О доме, Марке и Луке. Отрывок из Швейцара

Геннадий Руднев
...Тем же вечером зашел ко мне на огонек Марк Львович Бандуренко, местный музыкант. Он преподавал в соседнем интернате для сирот, ему было по дороге к автобусу - мимо моего дома. Как всякий одинокий человек, решивший для себя, что таким он навсегда и останется, Львович никогда не знал с кем, где и по какому поводу заночует, а потому всю нехитрую холостяцкую наличку таскал с собой в паспорте в правом кармане потертого пиджака. Помимо очевидных достоинств по организации мужского быта, а именно: сооружение закуски из ничего; взятие спиртного у соседей или в магазине в долг; нахождение в пепельницах и кустах вполне пригодных для пары затяжек бычков от сигарет, - Бандуренко неплохо владел игрой на фортепиано, даже сочинял изредка, а также перед авансом и получкой много читал. Читал все подряд: газеты, журналы, книги, афиши, объявления, вывески - и запоминал прочитанное в том же порядке, в каком тексты попадали в его поле зрения. Еще он писал пейзажи и натюрморты школьной акварелью, слагал слегка рифмованную чушь на русском и тусовался везде, где происходило любое шевеление в полусонных рядах творческой интеллигенции города.

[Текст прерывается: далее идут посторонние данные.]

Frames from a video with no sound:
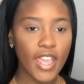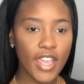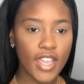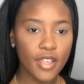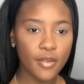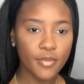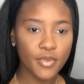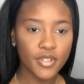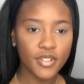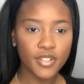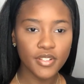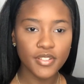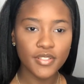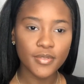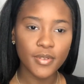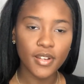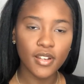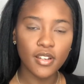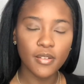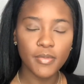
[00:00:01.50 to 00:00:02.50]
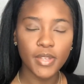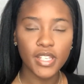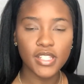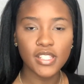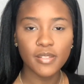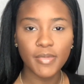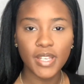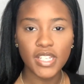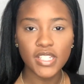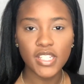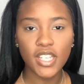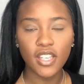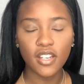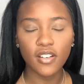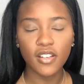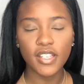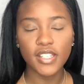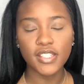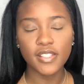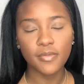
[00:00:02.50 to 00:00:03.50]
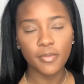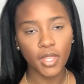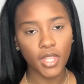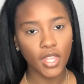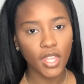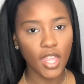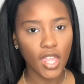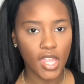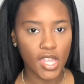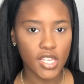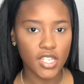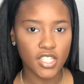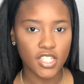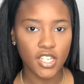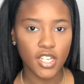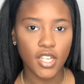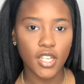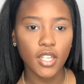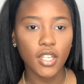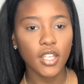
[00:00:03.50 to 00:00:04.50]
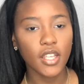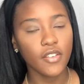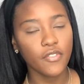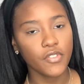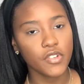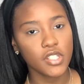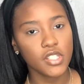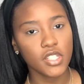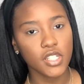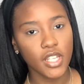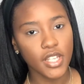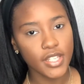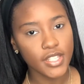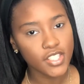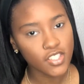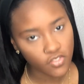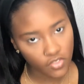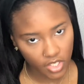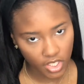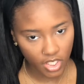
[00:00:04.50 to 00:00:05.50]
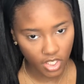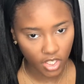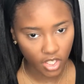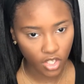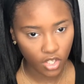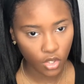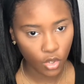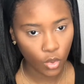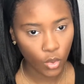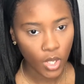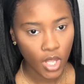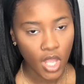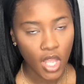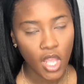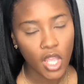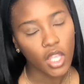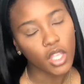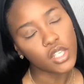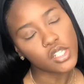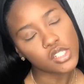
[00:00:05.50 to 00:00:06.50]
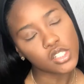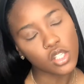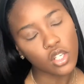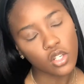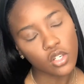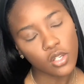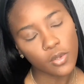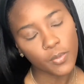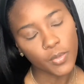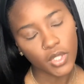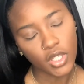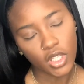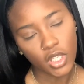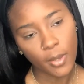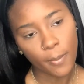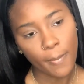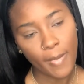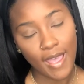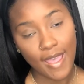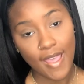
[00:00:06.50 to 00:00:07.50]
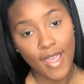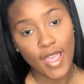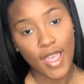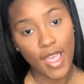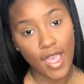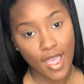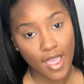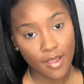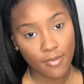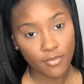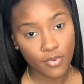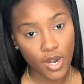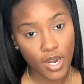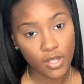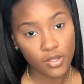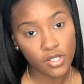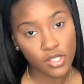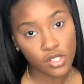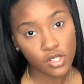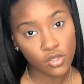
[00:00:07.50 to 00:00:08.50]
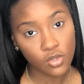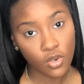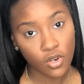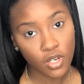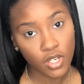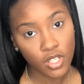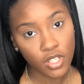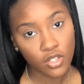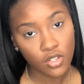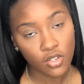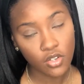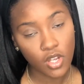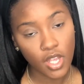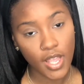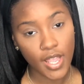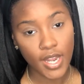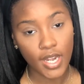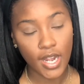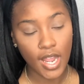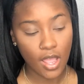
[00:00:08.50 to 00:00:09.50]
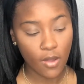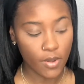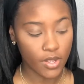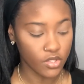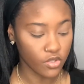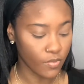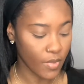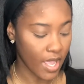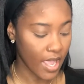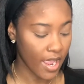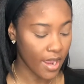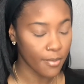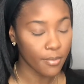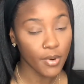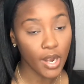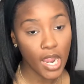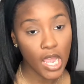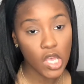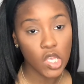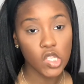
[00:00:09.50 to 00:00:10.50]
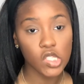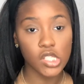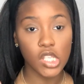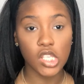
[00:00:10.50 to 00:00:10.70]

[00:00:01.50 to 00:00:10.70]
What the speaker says: Hey booze, welcome back to my channel. It's me, Asia, and for today's video it's gonna be my eyebrow tutorial and how I do my eyebrows.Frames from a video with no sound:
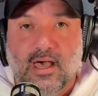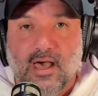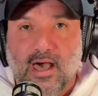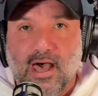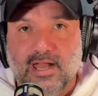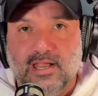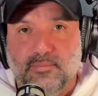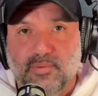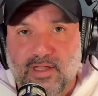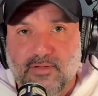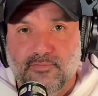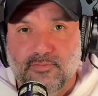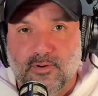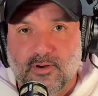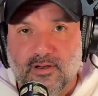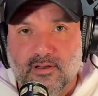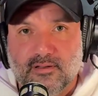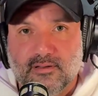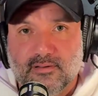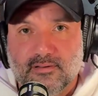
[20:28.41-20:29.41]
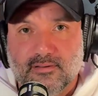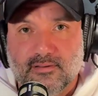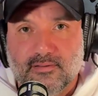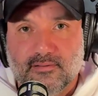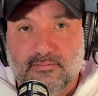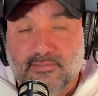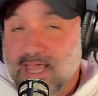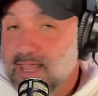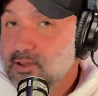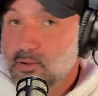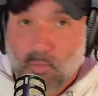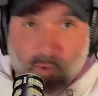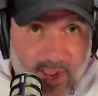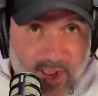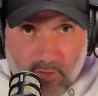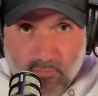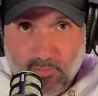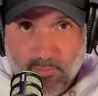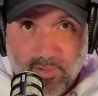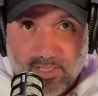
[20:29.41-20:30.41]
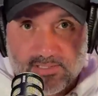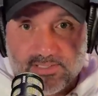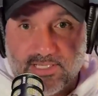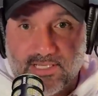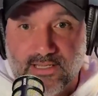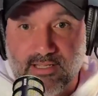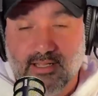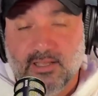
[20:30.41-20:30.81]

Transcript: How do you pay for it? Now you're way over budget.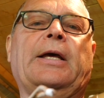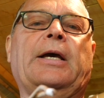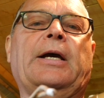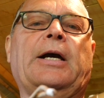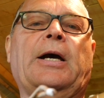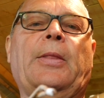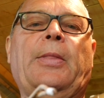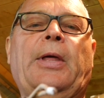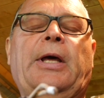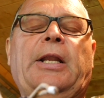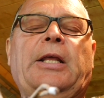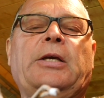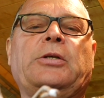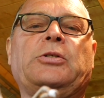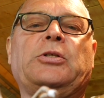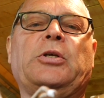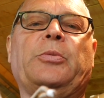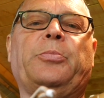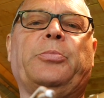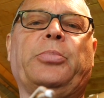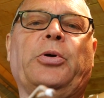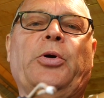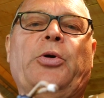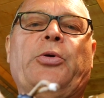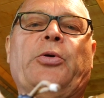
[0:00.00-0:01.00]
and that is to
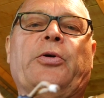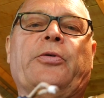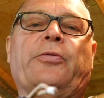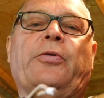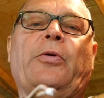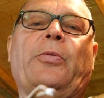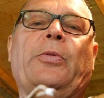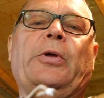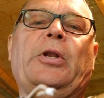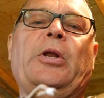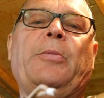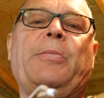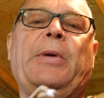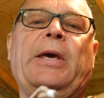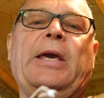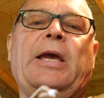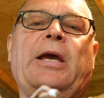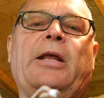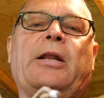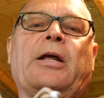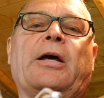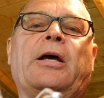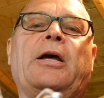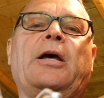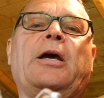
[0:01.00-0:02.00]
prove that a
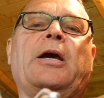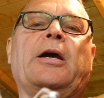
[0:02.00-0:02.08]
beginner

Ростом он был высок, обликом - сер и кудлат. Носил рыженькие усики щеточкой. На солидном носу между пропадающих в ямах глазниц желтых белков горбинка была вскользь перебита еще в молодости. А в правой штанине с недавнего времени всюду волочил он за собой вывалившуюся паховую грыжу, которая часто приводила в смущение не знакомых с ним женщин. По сему в белых штанах и светлых туфлях в октябре Марк Львович выглядел весьма импозантно.

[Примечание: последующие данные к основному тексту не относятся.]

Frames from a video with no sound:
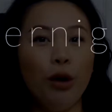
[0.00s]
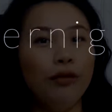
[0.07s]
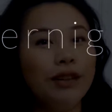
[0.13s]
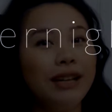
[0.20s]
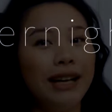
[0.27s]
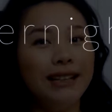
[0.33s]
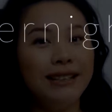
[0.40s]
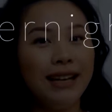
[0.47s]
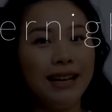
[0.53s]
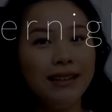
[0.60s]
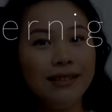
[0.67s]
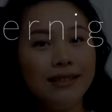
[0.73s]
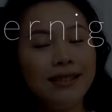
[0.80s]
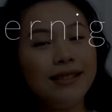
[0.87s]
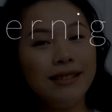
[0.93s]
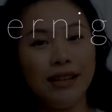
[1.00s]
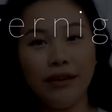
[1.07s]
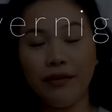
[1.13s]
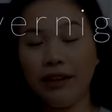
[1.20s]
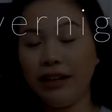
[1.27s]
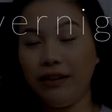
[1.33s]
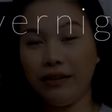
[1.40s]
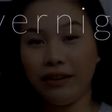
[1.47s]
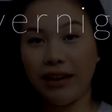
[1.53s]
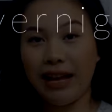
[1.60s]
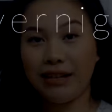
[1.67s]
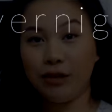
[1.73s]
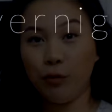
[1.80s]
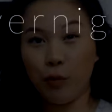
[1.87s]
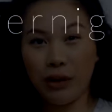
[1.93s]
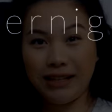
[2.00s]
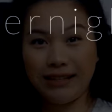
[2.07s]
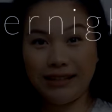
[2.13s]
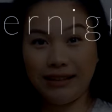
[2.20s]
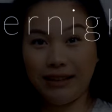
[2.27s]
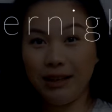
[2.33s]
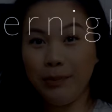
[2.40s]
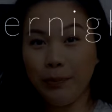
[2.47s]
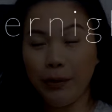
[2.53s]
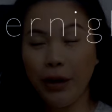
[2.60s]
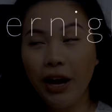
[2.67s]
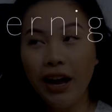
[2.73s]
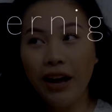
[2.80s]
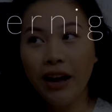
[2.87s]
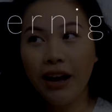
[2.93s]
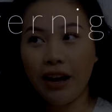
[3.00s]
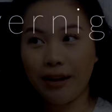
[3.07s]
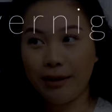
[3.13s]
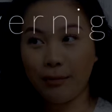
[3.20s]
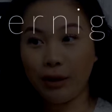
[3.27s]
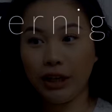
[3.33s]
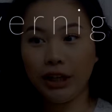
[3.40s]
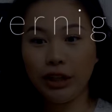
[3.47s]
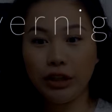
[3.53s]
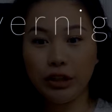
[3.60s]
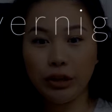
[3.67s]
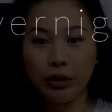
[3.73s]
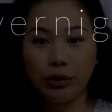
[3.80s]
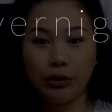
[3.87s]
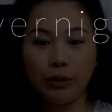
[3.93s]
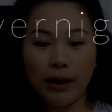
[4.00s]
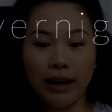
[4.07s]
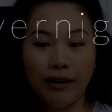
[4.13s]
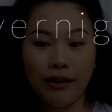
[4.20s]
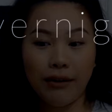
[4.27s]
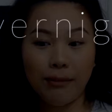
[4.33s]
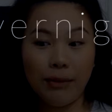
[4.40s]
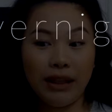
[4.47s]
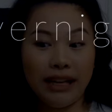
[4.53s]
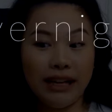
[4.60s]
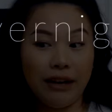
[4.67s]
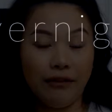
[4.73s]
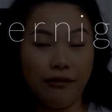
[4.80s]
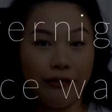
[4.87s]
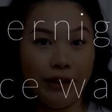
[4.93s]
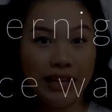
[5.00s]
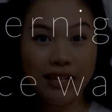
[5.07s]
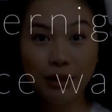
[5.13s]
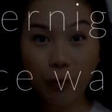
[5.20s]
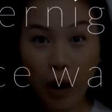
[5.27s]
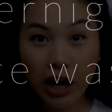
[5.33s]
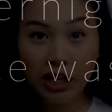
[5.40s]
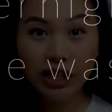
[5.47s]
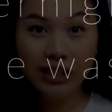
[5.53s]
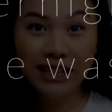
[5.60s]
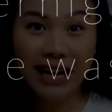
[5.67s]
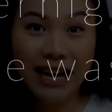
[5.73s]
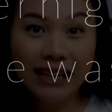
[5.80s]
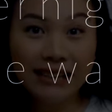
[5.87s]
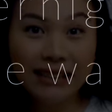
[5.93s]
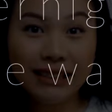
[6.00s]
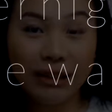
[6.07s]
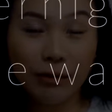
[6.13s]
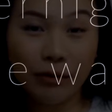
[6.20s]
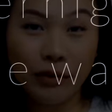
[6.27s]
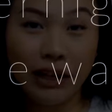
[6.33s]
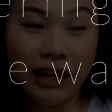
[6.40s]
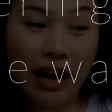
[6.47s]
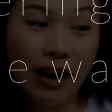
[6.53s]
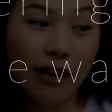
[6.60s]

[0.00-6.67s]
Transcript: overnight test to see if it even lasts one sleep. We're going to do like a face wash test. I'm going to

- Привет, Пи, я к тебе с новостью!


И через полчаса, после чайных возлияний и бестолковых разговоров, согревшись до цветущего румянца у скул, он выложил на стол ностальгически зеленую пачку сигарет «Новость», поделившись открытием, что их-то и курил покойный Леонид Ильич тридцать лет назад.


- Ты попробуй, Пи, не табак - чистый мед!


Я отказался от угощения.


На этот случай в кармане у него была припасена еще и початая бутылка пива. Зная, что после хорошего чая без последствий перейти на местное пиво может только его закаленный организм, Марк Львович сделал обиженное лицо и глотнул из горлышка, не предложив мне выпить.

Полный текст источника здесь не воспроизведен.